「余情」が大事

「謂ひ応(いいおお)せて何かある」(向井去来著「去来抄」先師評)
    言い尽してしまってそこに何があるのか。
    言い尽さないことが無限の世界を言うことになる。
    余韻や余情が大切。

               (石寒太「芭蕉の言葉に学ぶ 俳句のつくり方」)

久保田万太郎の言葉(成瀬櫻桃子著「久保田万太郎の俳句」)

  影あってこその形:
  ”影”とは、畢竟”余情”であるとわたしは言いたいのである。
  そして”余情”なくして俳句は存在しえない。(中略)
  表面にあらわれた十七文字は、じつは、とりあへずの手がかりだけのことで、
  その句の秘密は、たとへばその十七文字のかげにかくれた倍数の三十四文字、
  あるいは三倍数の五十一文字のひそかな働きにまつべきなのである。

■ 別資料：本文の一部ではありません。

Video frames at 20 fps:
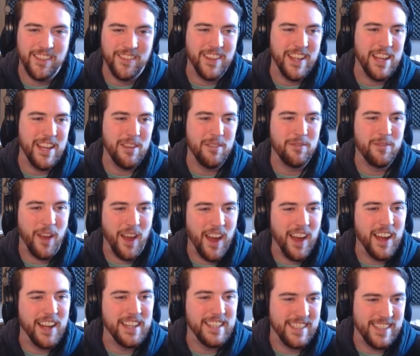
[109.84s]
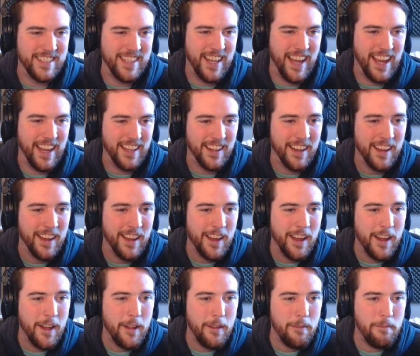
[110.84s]
leave unsaid.
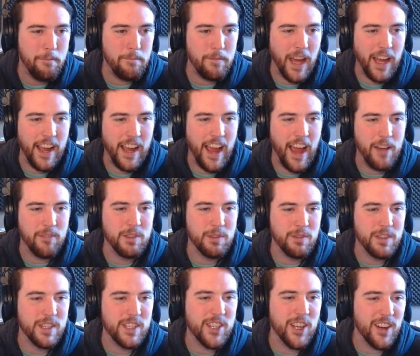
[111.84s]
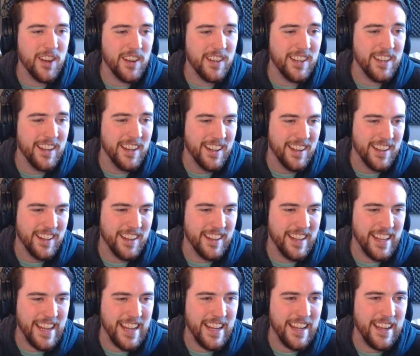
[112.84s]
I have to return
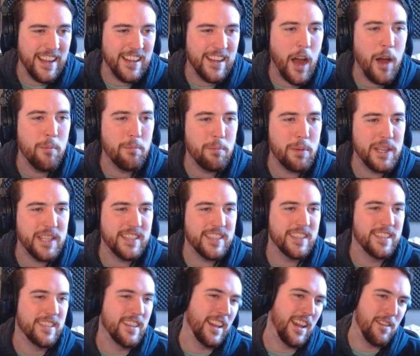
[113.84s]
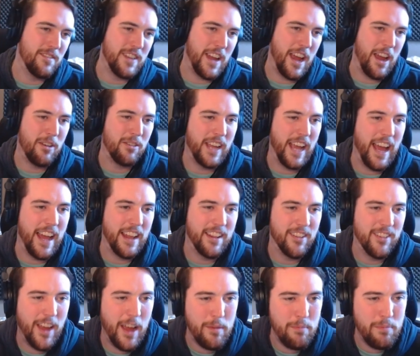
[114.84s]
the compass that I've now
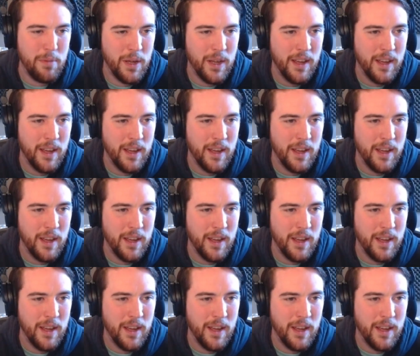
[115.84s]
gathered upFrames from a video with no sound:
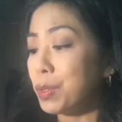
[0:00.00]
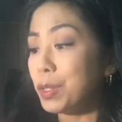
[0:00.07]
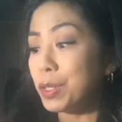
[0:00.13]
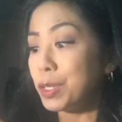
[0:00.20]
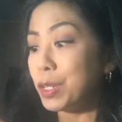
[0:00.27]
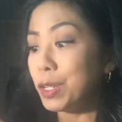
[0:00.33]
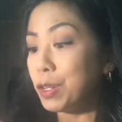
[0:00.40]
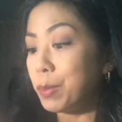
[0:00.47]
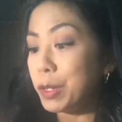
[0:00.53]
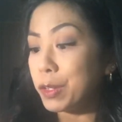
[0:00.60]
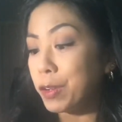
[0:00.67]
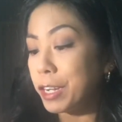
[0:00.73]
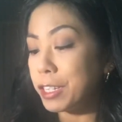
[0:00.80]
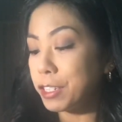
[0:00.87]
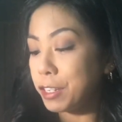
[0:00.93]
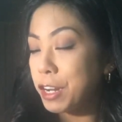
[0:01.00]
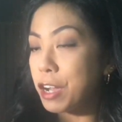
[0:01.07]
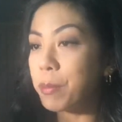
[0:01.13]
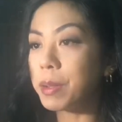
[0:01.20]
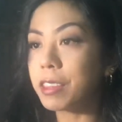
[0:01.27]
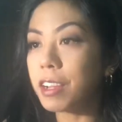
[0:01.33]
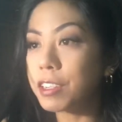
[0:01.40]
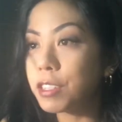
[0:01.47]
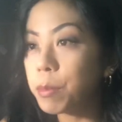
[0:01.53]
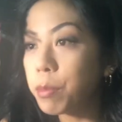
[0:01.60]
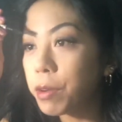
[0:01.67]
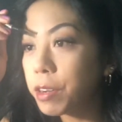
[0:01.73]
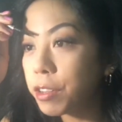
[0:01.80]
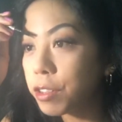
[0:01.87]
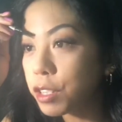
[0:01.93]
it looks a little bit crazy now, but that's the
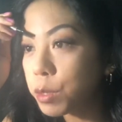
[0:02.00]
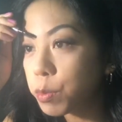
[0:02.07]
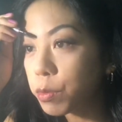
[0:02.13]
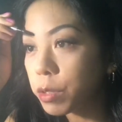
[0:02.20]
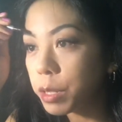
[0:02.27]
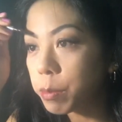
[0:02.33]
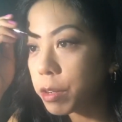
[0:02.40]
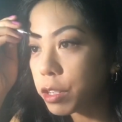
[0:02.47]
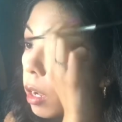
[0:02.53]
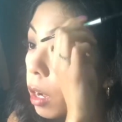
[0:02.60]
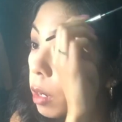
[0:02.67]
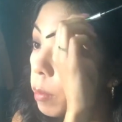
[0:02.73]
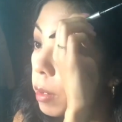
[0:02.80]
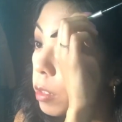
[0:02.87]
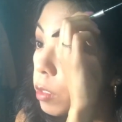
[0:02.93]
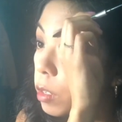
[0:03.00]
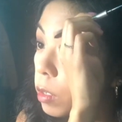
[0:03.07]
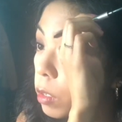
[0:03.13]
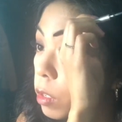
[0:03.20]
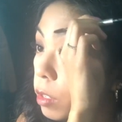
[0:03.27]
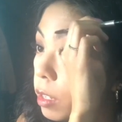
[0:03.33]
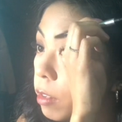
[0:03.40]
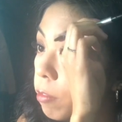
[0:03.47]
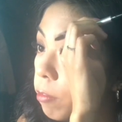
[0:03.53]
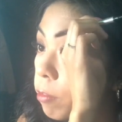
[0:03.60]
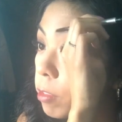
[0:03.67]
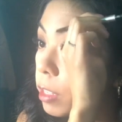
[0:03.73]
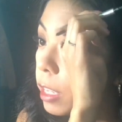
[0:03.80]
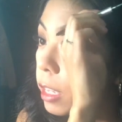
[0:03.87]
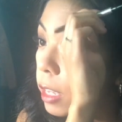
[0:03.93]
point of the spoolie brush. Eyebrows are looking
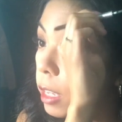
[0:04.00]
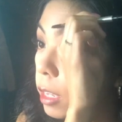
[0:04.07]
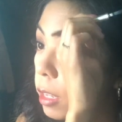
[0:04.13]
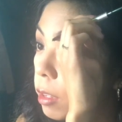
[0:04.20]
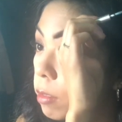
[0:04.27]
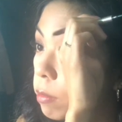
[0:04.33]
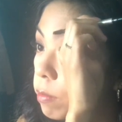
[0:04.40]
fleeky.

(中略)
  その句の持つ十七文字の中だけで勝負を決める散文性の安易さを嫌悪したいのである。
                             (「春燈」第四号)

  俳句は美しい着物の縫いとりのようなものだ。表から見ると美しく縫い取られた着物も、
  その裏側では糸が上へ下へと錯綜している。
  出来上がった表から裏側の糸の広がりを想像できるような俳句でなければならない。

  どんな場合にでも、俳句の場合、感情を露出することは罪悪なのである。